[[ SUPPLIED MATERIAL open ]]
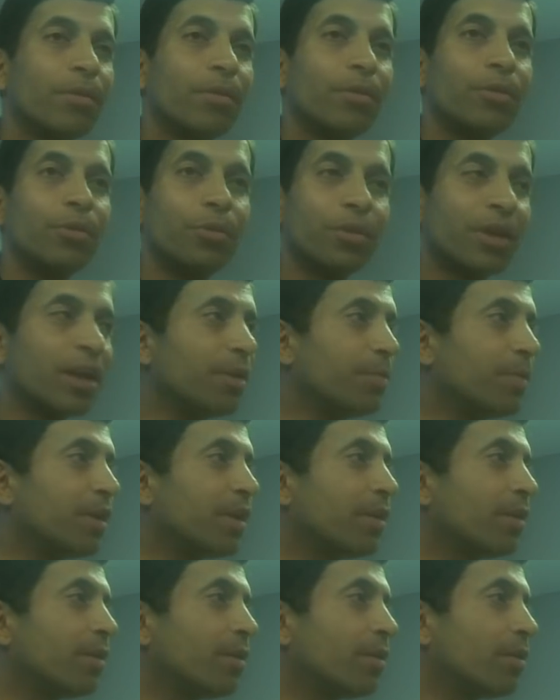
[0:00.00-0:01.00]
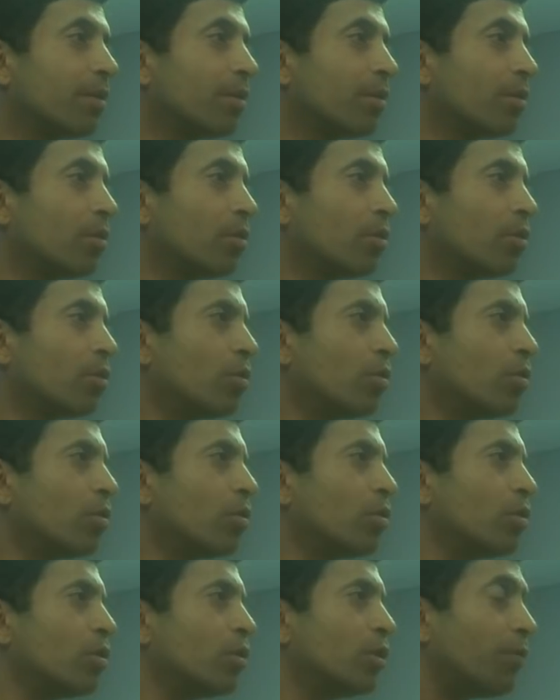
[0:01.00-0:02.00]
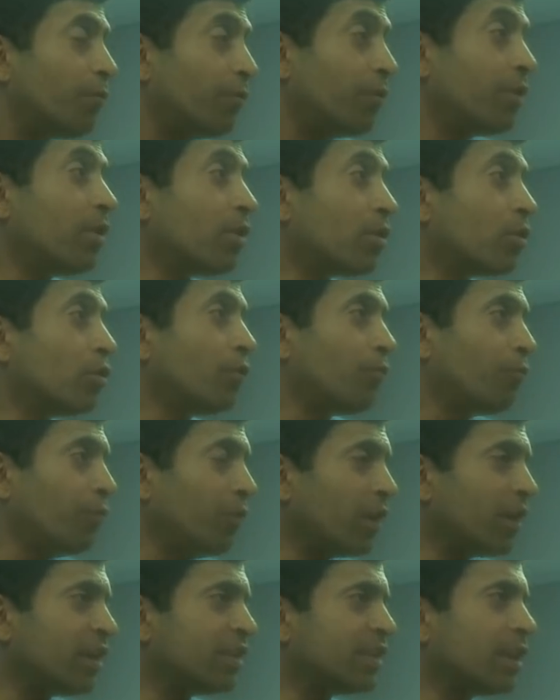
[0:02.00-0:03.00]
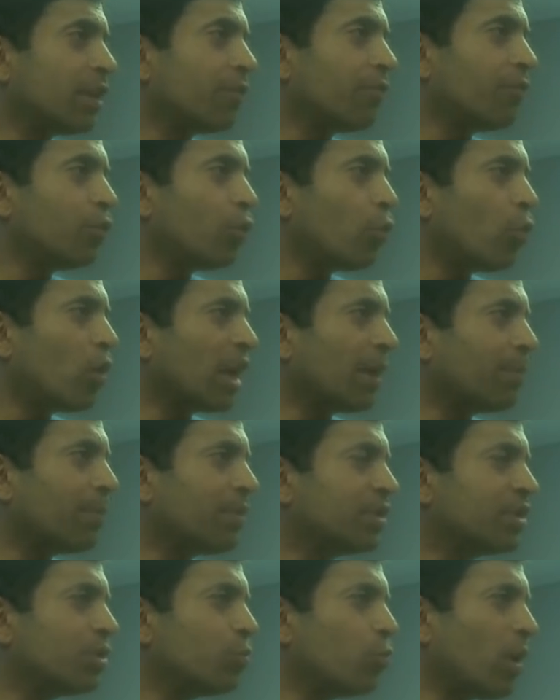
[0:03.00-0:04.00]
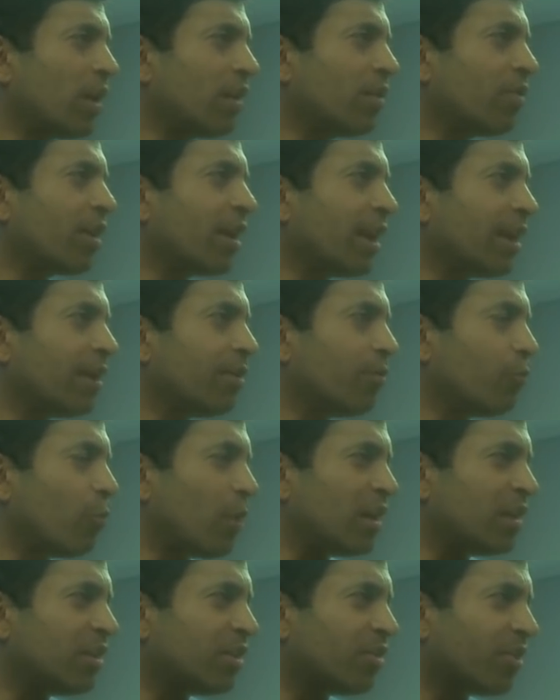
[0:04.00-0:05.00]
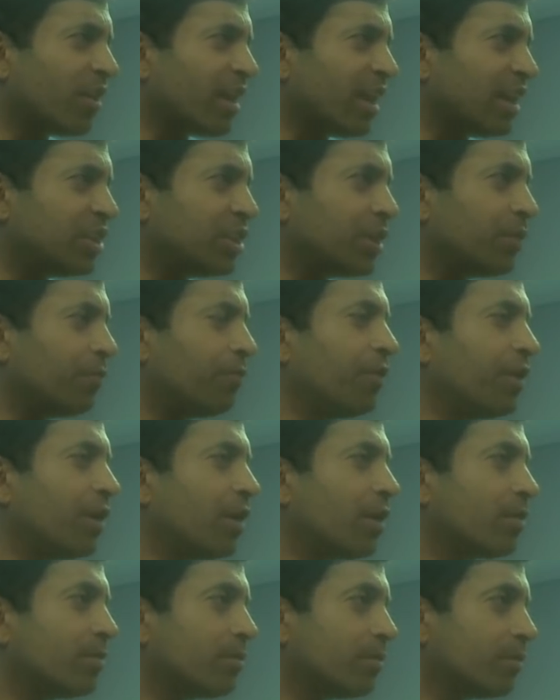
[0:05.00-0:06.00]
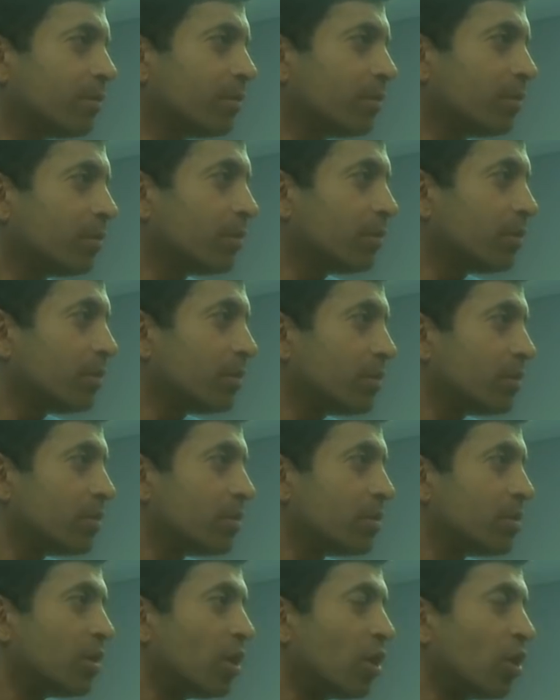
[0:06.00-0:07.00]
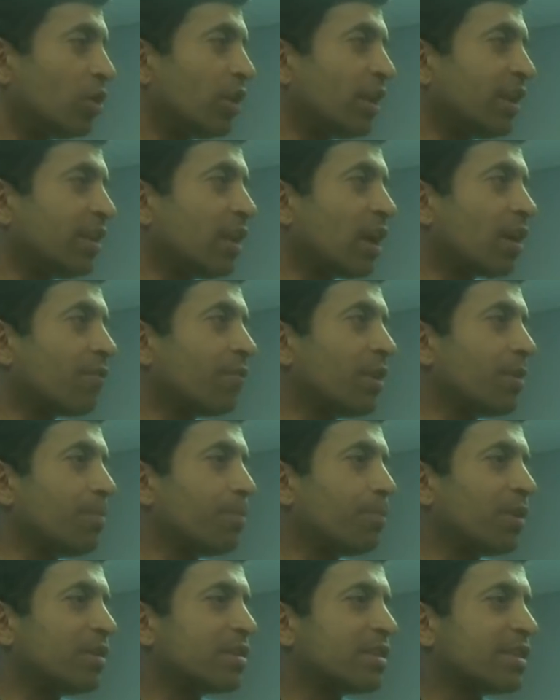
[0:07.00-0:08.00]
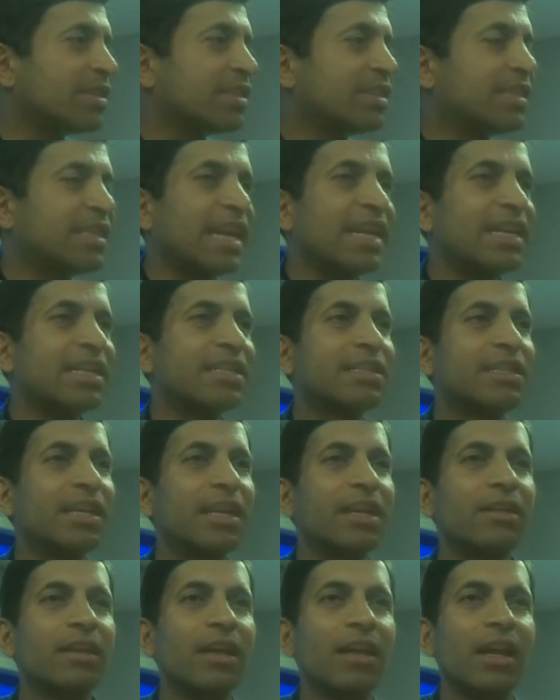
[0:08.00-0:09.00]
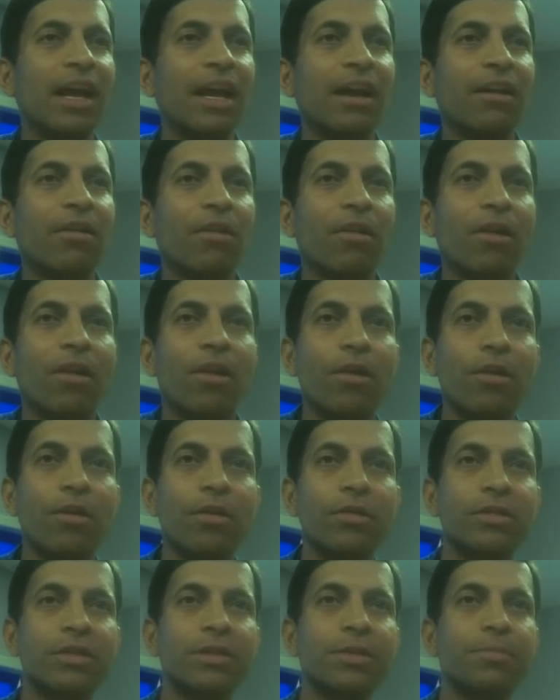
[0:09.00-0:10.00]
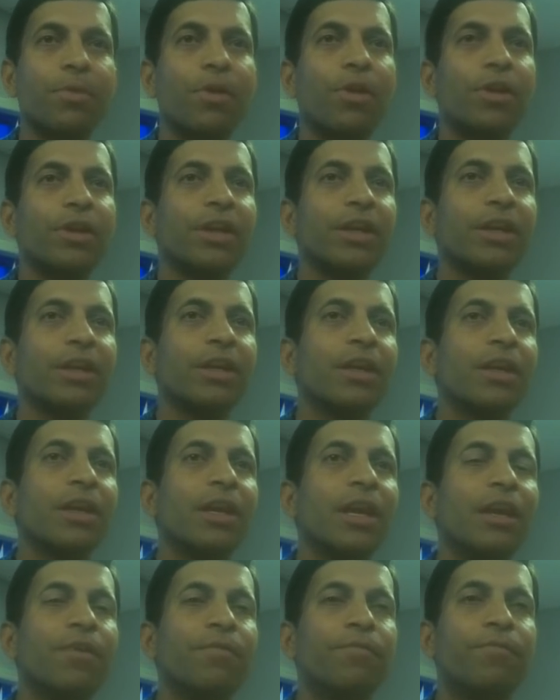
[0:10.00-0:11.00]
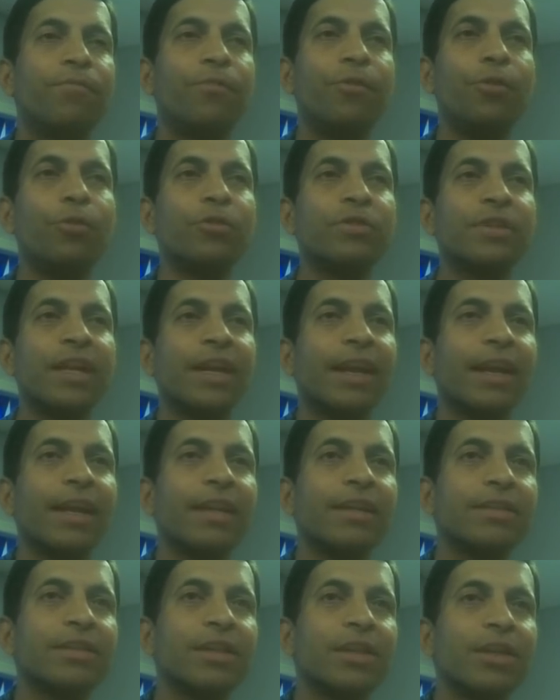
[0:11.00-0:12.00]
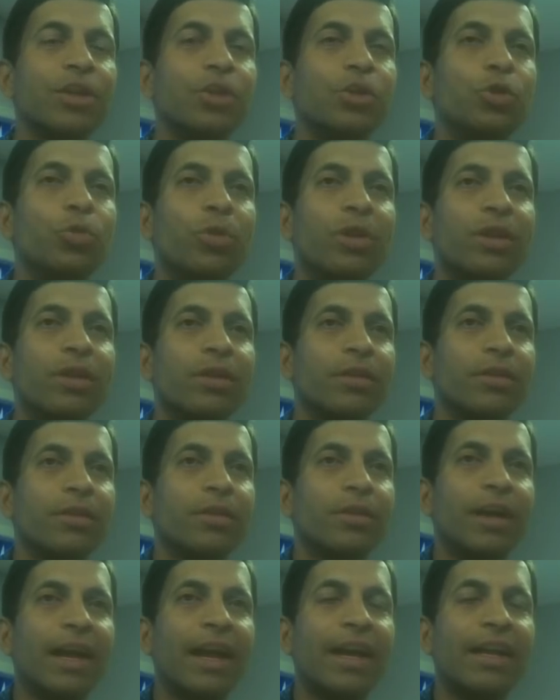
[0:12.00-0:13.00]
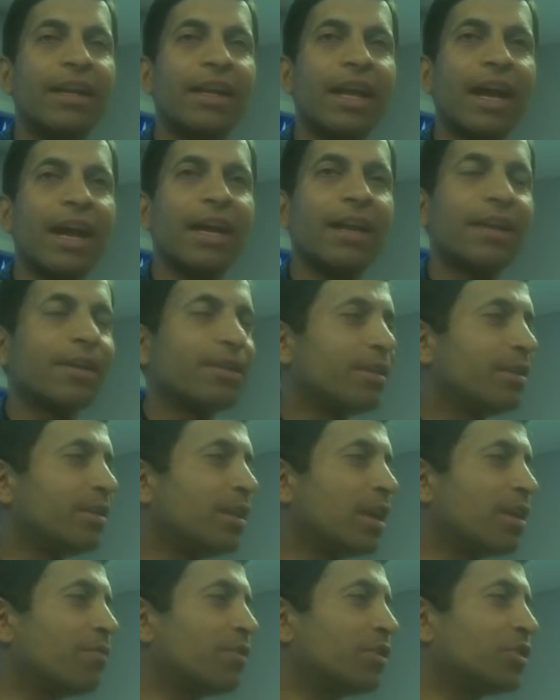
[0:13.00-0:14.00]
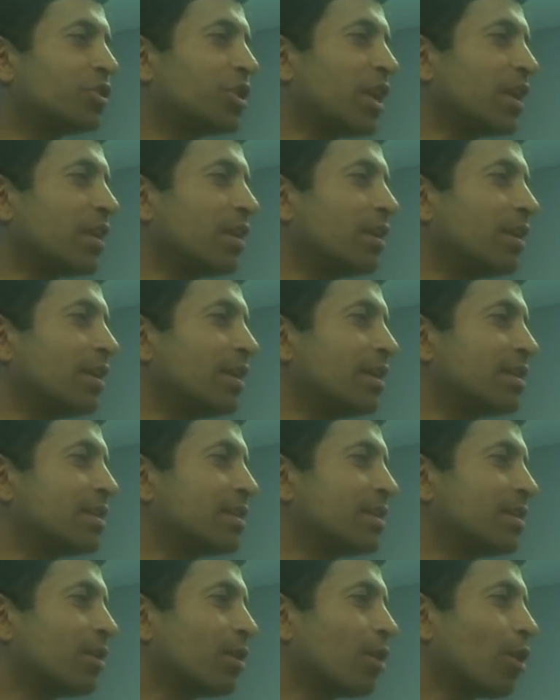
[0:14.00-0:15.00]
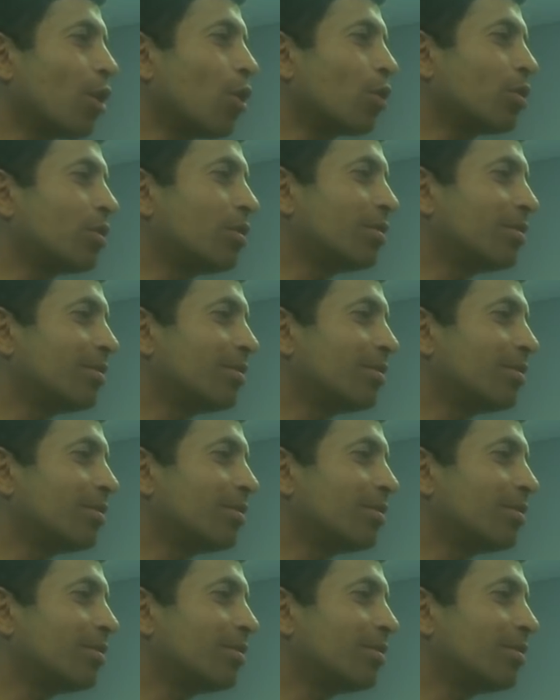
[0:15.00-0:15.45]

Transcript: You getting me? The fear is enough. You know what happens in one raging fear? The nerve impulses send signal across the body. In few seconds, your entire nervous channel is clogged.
[[ SUPPLIED MATERIAL closed ]]
Output the entries above verbatim. Omit the images.

[0:00.00-0:01.00]
[0:01.00-0:02.00]
[0:02.00-0:03.00]
[0:03.00-0:04.00]
[0:04.00-0:05.00]
[0:05.00-0:06.00]
[0:06.00-0:07.00]
[0:07.00-0:08.00]
[0:08.00-0:09.00]
[0:09.00-0:10.00]
[0:10.00-0:11.00]
[0:11.00-0:12.00]
[0:12.00-0:13.00]
[0:13.00-0:14.00]
[0:14.00-0:15.00]
[0:15.00-0:15.45]

Transcript: You getting me? The fear is enough. You know what happens in one raging fear? The nerve impulses send signal across the body. In few seconds, your entire nervous channel is clogged.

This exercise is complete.